### [WHAT TO WORK ON]
Write out each entry below exactly; the images do not belong in your copy.

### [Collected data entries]

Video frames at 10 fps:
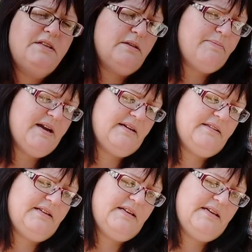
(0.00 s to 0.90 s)
the back
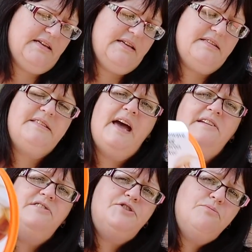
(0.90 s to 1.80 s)
that it
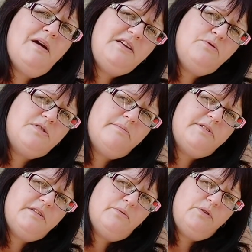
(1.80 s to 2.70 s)
intends to make you something that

### [ANSWER TO THE EXERCISE]
Video frames at 10 fps:
(0.00 s to 0.90 s)
the back
(0.90 s to 1.80 s)
that it
(1.80 s to 2.70 s)
intends to make you something that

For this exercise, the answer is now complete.